= TASK DESCRIPTION =
Copy the data precisely, character for character, and leave out every picture.

= RECORD EXCERPTS =
☆ ☆ ☆

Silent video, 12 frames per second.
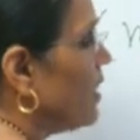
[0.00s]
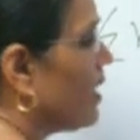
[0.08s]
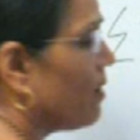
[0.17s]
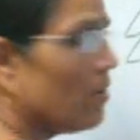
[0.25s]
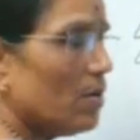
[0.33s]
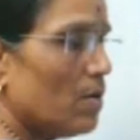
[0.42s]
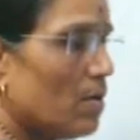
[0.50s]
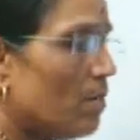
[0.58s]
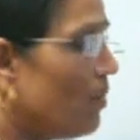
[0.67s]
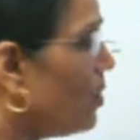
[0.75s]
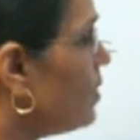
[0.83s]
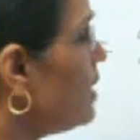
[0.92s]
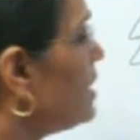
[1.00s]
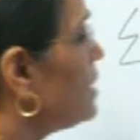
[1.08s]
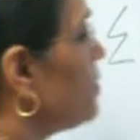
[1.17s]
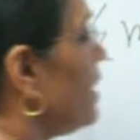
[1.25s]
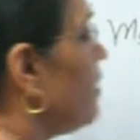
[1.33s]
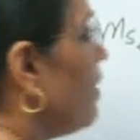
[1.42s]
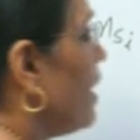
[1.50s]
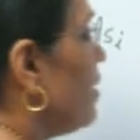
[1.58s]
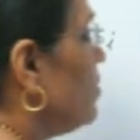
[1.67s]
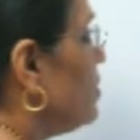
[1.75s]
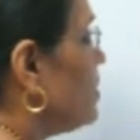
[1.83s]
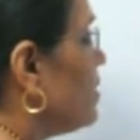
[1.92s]
have both the spin
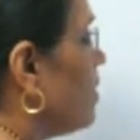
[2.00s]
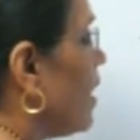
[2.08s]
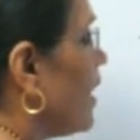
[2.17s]
values,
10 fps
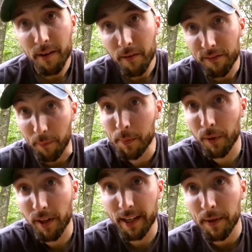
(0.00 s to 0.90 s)
for people
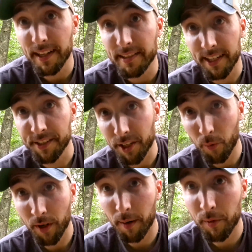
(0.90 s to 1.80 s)
like me, it's easier
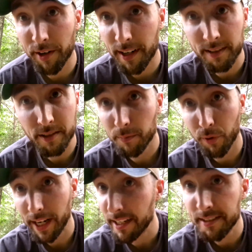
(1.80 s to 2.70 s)
when I'm learning to
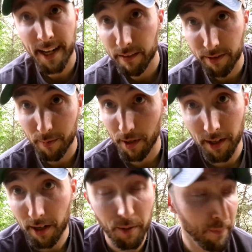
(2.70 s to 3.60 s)
break it down for me,
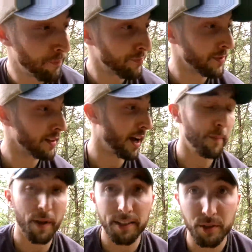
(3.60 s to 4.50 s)
I'm
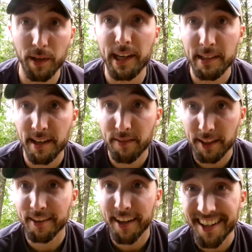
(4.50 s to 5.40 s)
not doing it because I
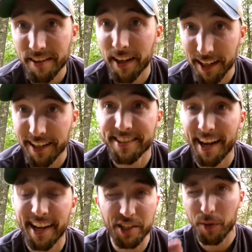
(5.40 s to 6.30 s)
think you guys are idiots.
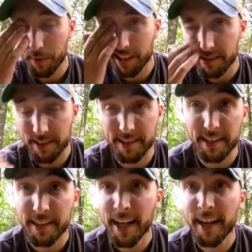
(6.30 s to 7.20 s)
I do it because
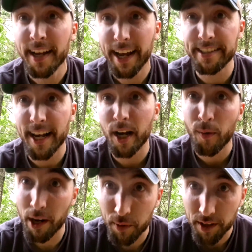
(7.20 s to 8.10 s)
it's how
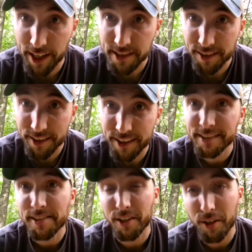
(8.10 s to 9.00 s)
I would like to learn,
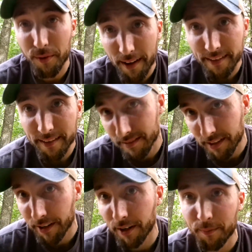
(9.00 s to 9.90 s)
so
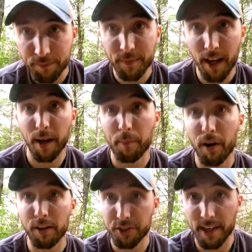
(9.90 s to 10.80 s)
I
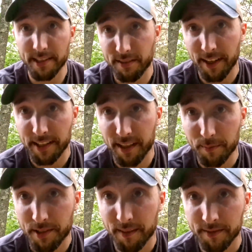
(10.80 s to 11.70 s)
apologize if I dumb
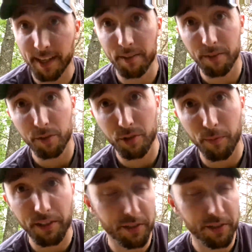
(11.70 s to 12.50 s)
stuff down too much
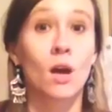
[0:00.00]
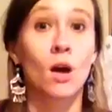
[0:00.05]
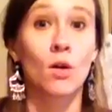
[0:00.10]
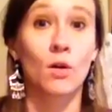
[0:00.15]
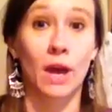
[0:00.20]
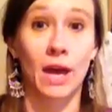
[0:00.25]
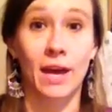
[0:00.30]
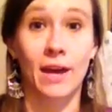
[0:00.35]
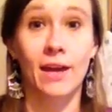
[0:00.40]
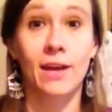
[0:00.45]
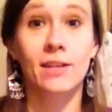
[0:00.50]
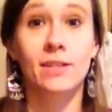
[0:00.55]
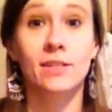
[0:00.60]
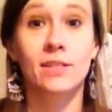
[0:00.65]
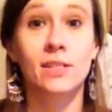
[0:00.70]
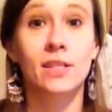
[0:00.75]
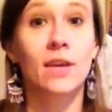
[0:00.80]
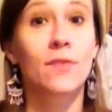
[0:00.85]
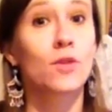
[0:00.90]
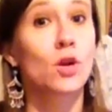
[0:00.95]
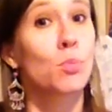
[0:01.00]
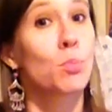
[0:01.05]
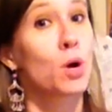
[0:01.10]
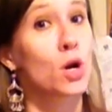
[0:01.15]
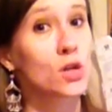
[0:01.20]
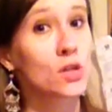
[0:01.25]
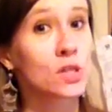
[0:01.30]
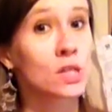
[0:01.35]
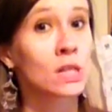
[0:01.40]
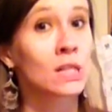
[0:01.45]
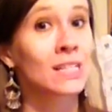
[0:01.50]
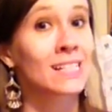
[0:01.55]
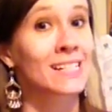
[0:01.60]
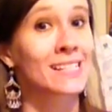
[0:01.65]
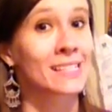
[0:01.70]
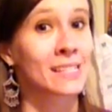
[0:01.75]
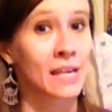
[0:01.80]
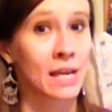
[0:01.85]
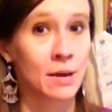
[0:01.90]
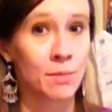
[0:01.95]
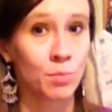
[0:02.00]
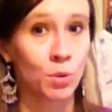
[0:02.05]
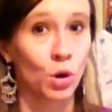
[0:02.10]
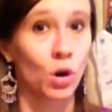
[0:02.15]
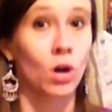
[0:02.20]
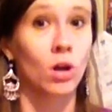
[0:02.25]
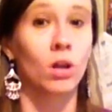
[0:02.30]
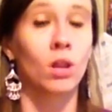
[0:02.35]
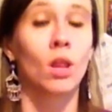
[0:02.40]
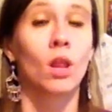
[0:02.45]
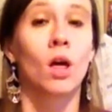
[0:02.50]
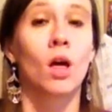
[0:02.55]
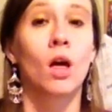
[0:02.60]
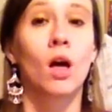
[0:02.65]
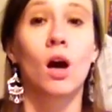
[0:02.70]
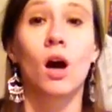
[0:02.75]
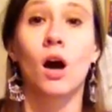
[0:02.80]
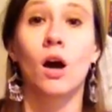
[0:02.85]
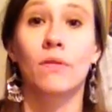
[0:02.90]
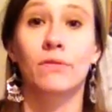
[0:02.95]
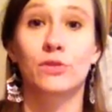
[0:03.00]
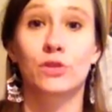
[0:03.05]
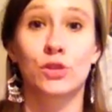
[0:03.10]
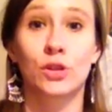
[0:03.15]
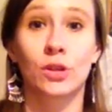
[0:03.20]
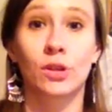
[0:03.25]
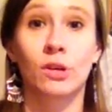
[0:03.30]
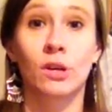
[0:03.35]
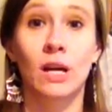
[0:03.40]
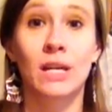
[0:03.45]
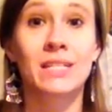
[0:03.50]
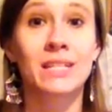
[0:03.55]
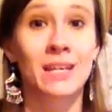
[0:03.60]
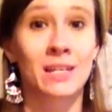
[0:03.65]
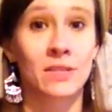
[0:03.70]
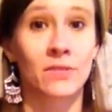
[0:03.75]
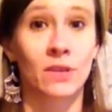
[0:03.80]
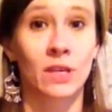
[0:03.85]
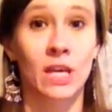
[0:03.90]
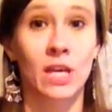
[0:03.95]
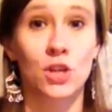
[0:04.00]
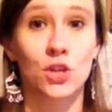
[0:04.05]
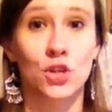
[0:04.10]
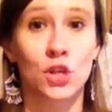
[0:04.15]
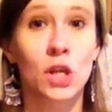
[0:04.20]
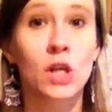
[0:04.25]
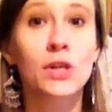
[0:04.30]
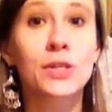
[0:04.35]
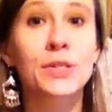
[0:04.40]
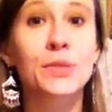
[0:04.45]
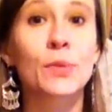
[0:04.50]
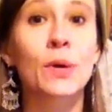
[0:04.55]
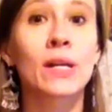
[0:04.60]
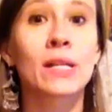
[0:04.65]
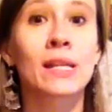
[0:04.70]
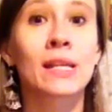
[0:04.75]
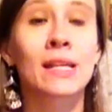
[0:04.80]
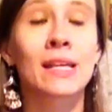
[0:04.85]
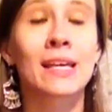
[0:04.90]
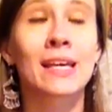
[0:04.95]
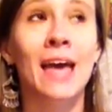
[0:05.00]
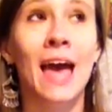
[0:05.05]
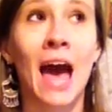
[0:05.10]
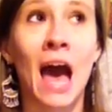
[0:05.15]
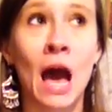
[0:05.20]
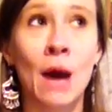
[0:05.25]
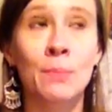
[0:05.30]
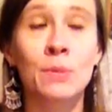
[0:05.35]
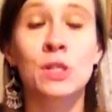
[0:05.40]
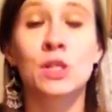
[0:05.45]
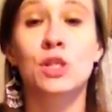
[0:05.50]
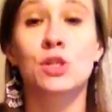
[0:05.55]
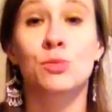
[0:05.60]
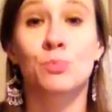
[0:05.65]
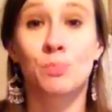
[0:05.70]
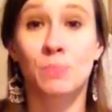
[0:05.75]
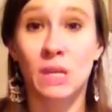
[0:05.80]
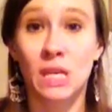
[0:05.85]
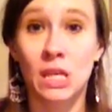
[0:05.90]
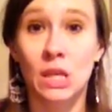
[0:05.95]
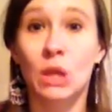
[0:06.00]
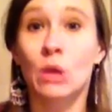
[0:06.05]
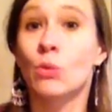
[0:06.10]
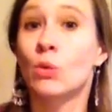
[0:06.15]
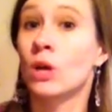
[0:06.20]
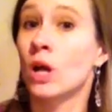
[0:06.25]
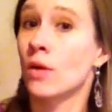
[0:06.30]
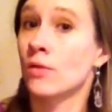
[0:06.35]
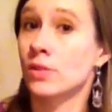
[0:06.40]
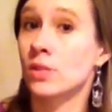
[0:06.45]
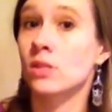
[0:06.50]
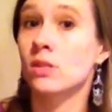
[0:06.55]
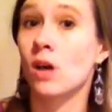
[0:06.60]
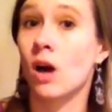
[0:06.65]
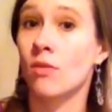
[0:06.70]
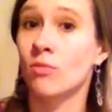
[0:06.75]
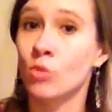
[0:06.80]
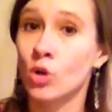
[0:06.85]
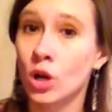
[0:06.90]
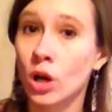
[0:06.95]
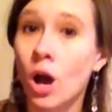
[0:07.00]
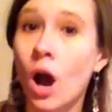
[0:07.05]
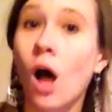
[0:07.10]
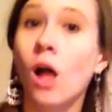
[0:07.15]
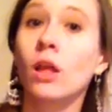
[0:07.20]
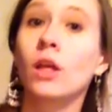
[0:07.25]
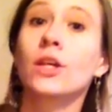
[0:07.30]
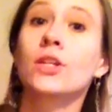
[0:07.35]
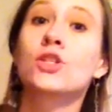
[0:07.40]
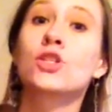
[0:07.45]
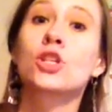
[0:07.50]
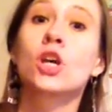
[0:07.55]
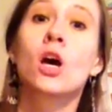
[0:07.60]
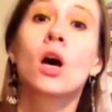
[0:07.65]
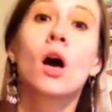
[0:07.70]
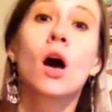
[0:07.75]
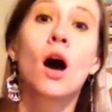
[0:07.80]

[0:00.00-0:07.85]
Okay, and to give you a personal example of trigger identification, here's what happened to me when I was a sophomore in college.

☆ ☆ ☆

= TASK SOLUTION =
Silent video, 12 frames per second.
[0.00s]
[0.08s]
[0.17s]
[0.25s]
[0.33s]
[0.42s]
[0.50s]
[0.58s]
[0.67s]
[0.75s]
[0.83s]
[0.92s]
[1.00s]
[1.08s]
[1.17s]
[1.25s]
[1.33s]
[1.42s]
[1.50s]
[1.58s]
[1.67s]
[1.75s]
[1.83s]
[1.92s]
have both the spin
[2.00s]
[2.08s]
[2.17s]
values,
10 fps
(0.00 s to 0.90 s)
for people
(0.90 s to 1.80 s)
like me, it's easier
(1.80 s to 2.70 s)
when I'm learning to
(2.70 s to 3.60 s)
break it down for me,
(3.60 s to 4.50 s)
I'm
(4.50 s to 5.40 s)
not doing it because I
(5.40 s to 6.30 s)
think you guys are idiots.
(6.30 s to 7.20 s)
I do it because
(7.20 s to 8.10 s)
it's how
(8.10 s to 9.00 s)
I would like to learn,
(9.00 s to 9.90 s)
so
(9.90 s to 10.80 s)
I
(10.80 s to 11.70 s)
apologize if I dumb
(11.70 s to 12.50 s)
stuff down too much
[0:00.00]
[0:00.05]
[0:00.10]
[0:00.15]
[0:00.20]
[0:00.25]
[0:00.30]
[0:00.35]
[0:00.40]
[0:00.45]
[0:00.50]
[0:00.55]
[0:00.60]
[0:00.65]
[0:00.70]
[0:00.75]
[0:00.80]
[0:00.85]
[0:00.90]
[0:00.95]
[0:01.00]
[0:01.05]
[0:01.10]
[0:01.15]
[0:01.20]
[0:01.25]
[0:01.30]
[0:01.35]
[0:01.40]
[0:01.45]
[0:01.50]
[0:01.55]
[0:01.60]
[0:01.65]
[0:01.70]
[0:01.75]
[0:01.80]
[0:01.85]
[0:01.90]
[0:01.95]
[0:02.00]
[0:02.05]
[0:02.10]
[0:02.15]
[0:02.20]
[0:02.25]
[0:02.30]
[0:02.35]
[0:02.40]
[0:02.45]
[0:02.50]
[0:02.55]
[0:02.60]
[0:02.65]
[0:02.70]
[0:02.75]
[0:02.80]
[0:02.85]
[0:02.90]
[0:02.95]
[0:03.00]
[0:03.05]
[0:03.10]
[0:03.15]
[0:03.20]
[0:03.25]
[0:03.30]
[0:03.35]
[0:03.40]
[0:03.45]
[0:03.50]
[0:03.55]
[0:03.60]
[0:03.65]
[0:03.70]
[0:03.75]
[0:03.80]
[0:03.85]
[0:03.90]
[0:03.95]
[0:04.00]
[0:04.05]
[0:04.10]
[0:04.15]
[0:04.20]
[0:04.25]
[0:04.30]
[0:04.35]
[0:04.40]
[0:04.45]
[0:04.50]
[0:04.55]
[0:04.60]
[0:04.65]
[0:04.70]
[0:04.75]
[0:04.80]
[0:04.85]
[0:04.90]
[0:04.95]
[0:05.00]
[0:05.05]
[0:05.10]
[0:05.15]
[0:05.20]
[0:05.25]
[0:05.30]
[0:05.35]
[0:05.40]
[0:05.45]
[0:05.50]
[0:05.55]
[0:05.60]
[0:05.65]
[0:05.70]
[0:05.75]
[0:05.80]
[0:05.85]
[0:05.90]
[0:05.95]
[0:06.00]
[0:06.05]
[0:06.10]
[0:06.15]
[0:06.20]
[0:06.25]
[0:06.30]
[0:06.35]
[0:06.40]
[0:06.45]
[0:06.50]
[0:06.55]
[0:06.60]
[0:06.65]
[0:06.70]
[0:06.75]
[0:06.80]
[0:06.85]
[0:06.90]
[0:06.95]
[0:07.00]
[0:07.05]
[0:07.10]
[0:07.15]
[0:07.20]
[0:07.25]
[0:07.30]
[0:07.35]
[0:07.40]
[0:07.45]
[0:07.50]
[0:07.55]
[0:07.60]
[0:07.65]
[0:07.70]
[0:07.75]
[0:07.80]

[0:00.00-0:07.85]
Okay, and to give you a personal example of trigger identification, here's what happened to me when I was a sophomore in college.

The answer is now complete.